We also from this did a reverse calendar. This meant an annual calendar but instead of being filled in in advance, we used to fill it in at the end of each week with anything significant that had happened that week - so we could refer back to it at times and say, 'Remember, this … happened before that...'
Tsunami also struggles with other elements of Maths (not numbers and calculations themselves - that's Hurricane's department) but the stuff most other children find easier - the shape, space and measure stuff. He does also find word problems hugely difficult; not for the sum that is actually required but he has no idea how to work out what they are actually asking.
Something else that has helped is cutting up pictures of favourite stories and putting them back in order; the struggles with this were huge no matter how well he actually knew the story - it used to blow my mind.
Hurricane has major issues with Maths partly due to poor memory but also poor sequencing.
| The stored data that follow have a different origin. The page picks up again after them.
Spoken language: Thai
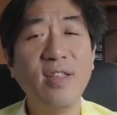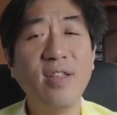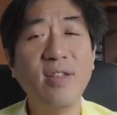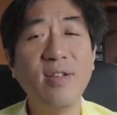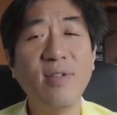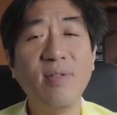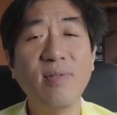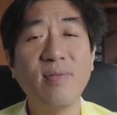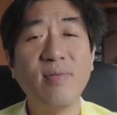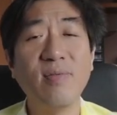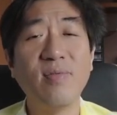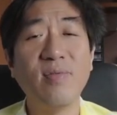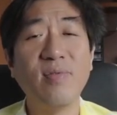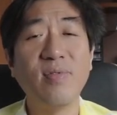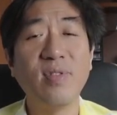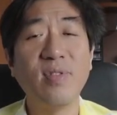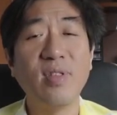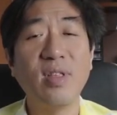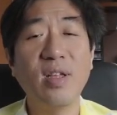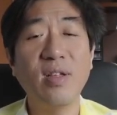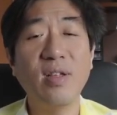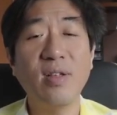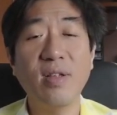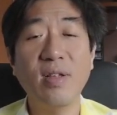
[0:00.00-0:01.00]
เนี่ย
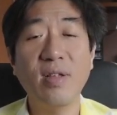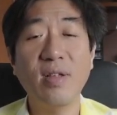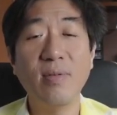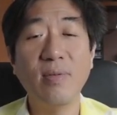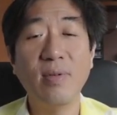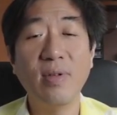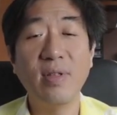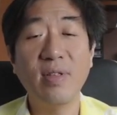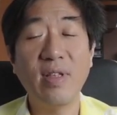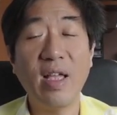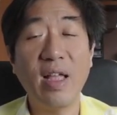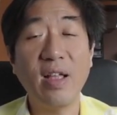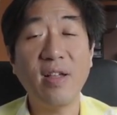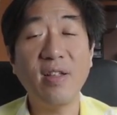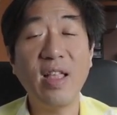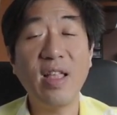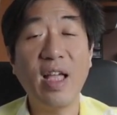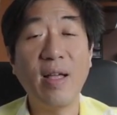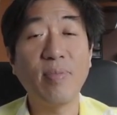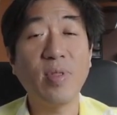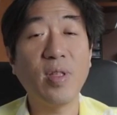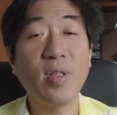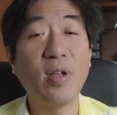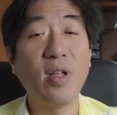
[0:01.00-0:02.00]
อาจารย์ก็
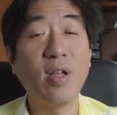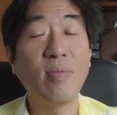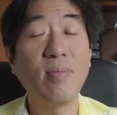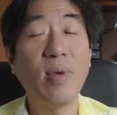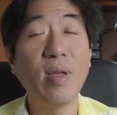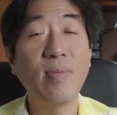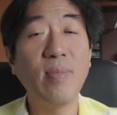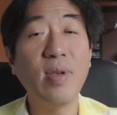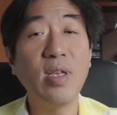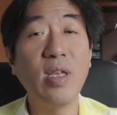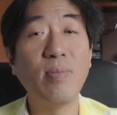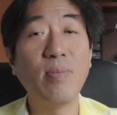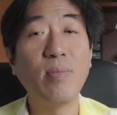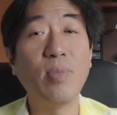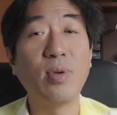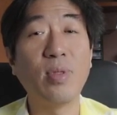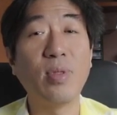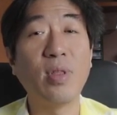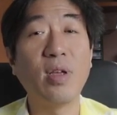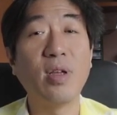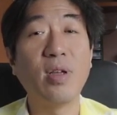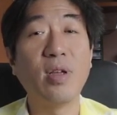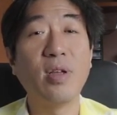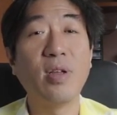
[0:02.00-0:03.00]
ถามต่อทำไมไม่เห็นผ
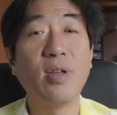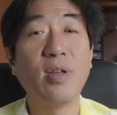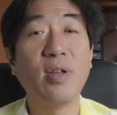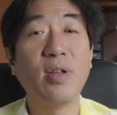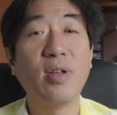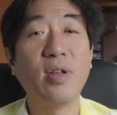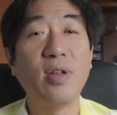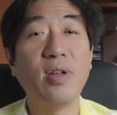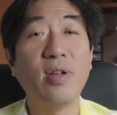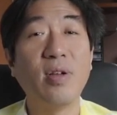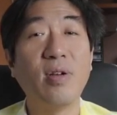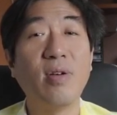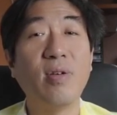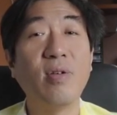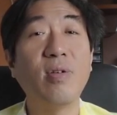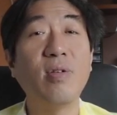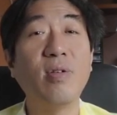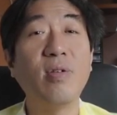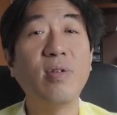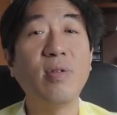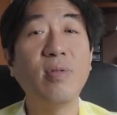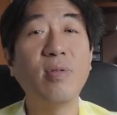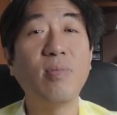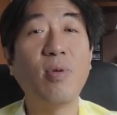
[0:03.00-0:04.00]
ลอ๋อ
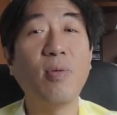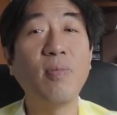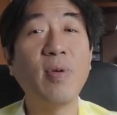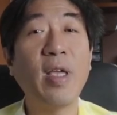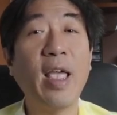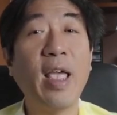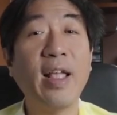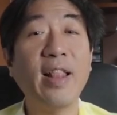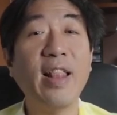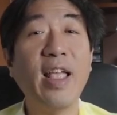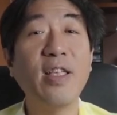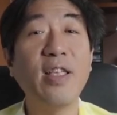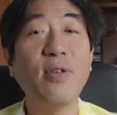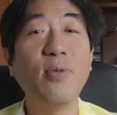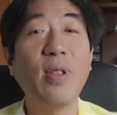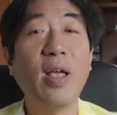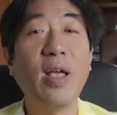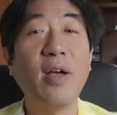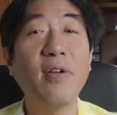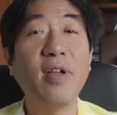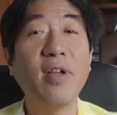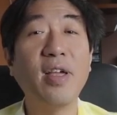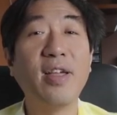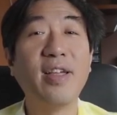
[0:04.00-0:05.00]
ผมแข็งแรงอยู่
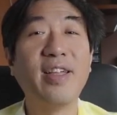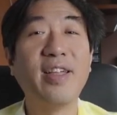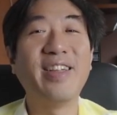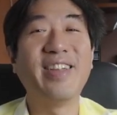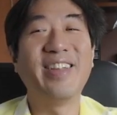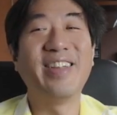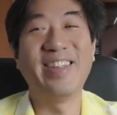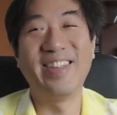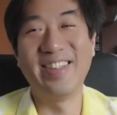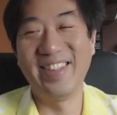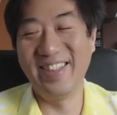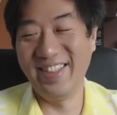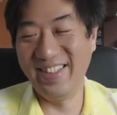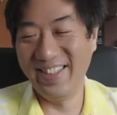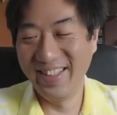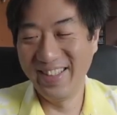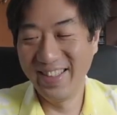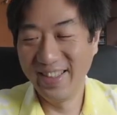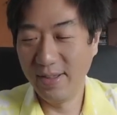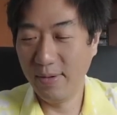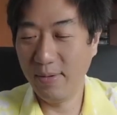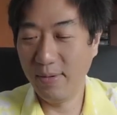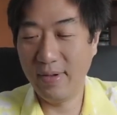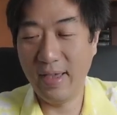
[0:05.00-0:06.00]
แล้วไง
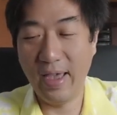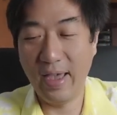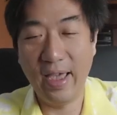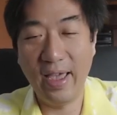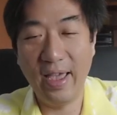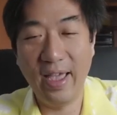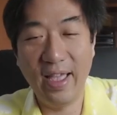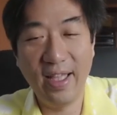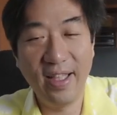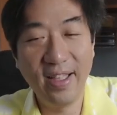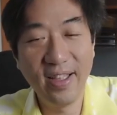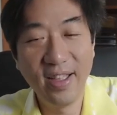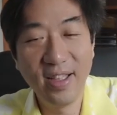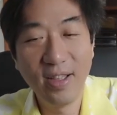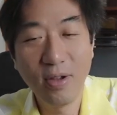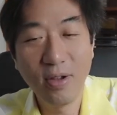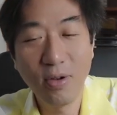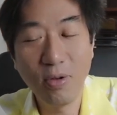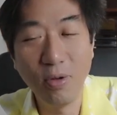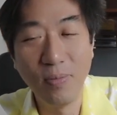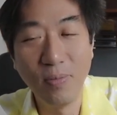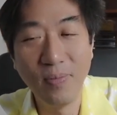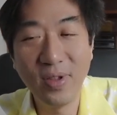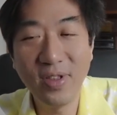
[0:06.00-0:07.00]
โอเค
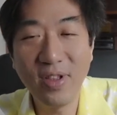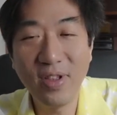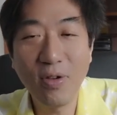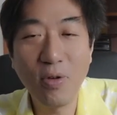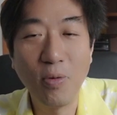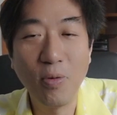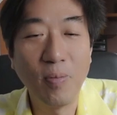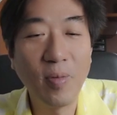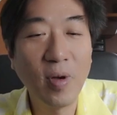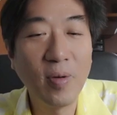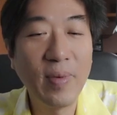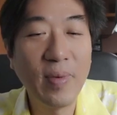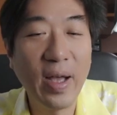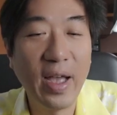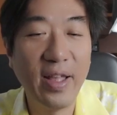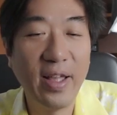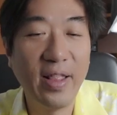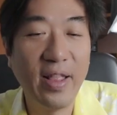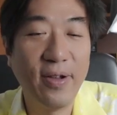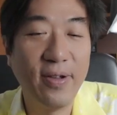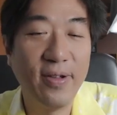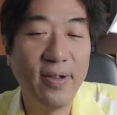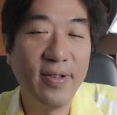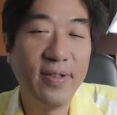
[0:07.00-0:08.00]
คุณไม่ใช่กลุ่มเป้าหมาย
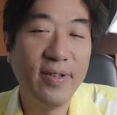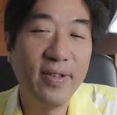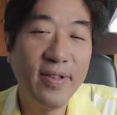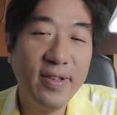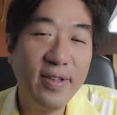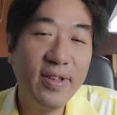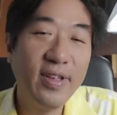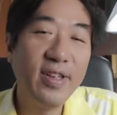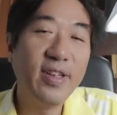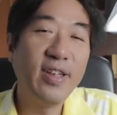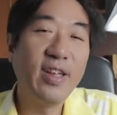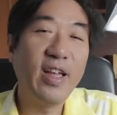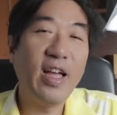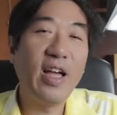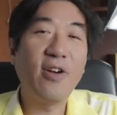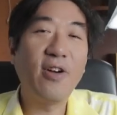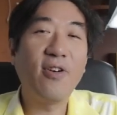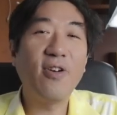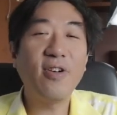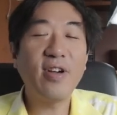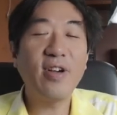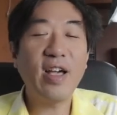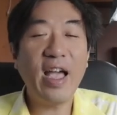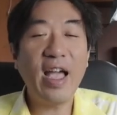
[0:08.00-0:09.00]
เราอ่า
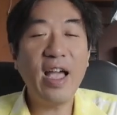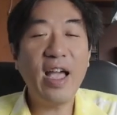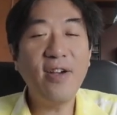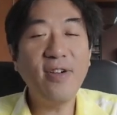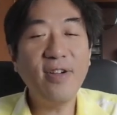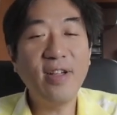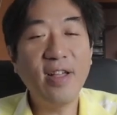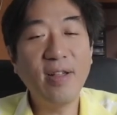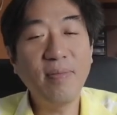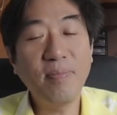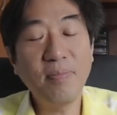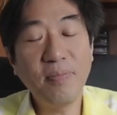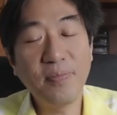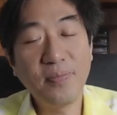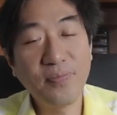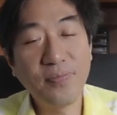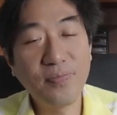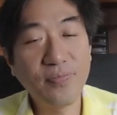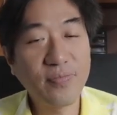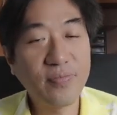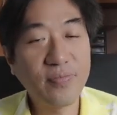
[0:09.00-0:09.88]
ข้อเก้าครับ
We have used his love of cooking to help - following recipes that are in a set order and explaining why it has to be done in that way has helped him. He now sometimes writes things out in a list for himself to help with his memory and sequencing what he needs to do.
Hope some of that is useful...
|
|
|
Post by flutterby on Oct 24, 2019 12:41:17 GMT
Thank you Leo, this is really useful. Will try and put your strategies into place. We are also seeing an OT, so hopefully she will be a le to give us some pointers too. I am never quite sure how much of her problems is trauma and/or whether there is some physical brain damage too. But I guess all we can do is try and help deal with her anxieties to see if this in itself will make,e things easier for her. Such a minefield.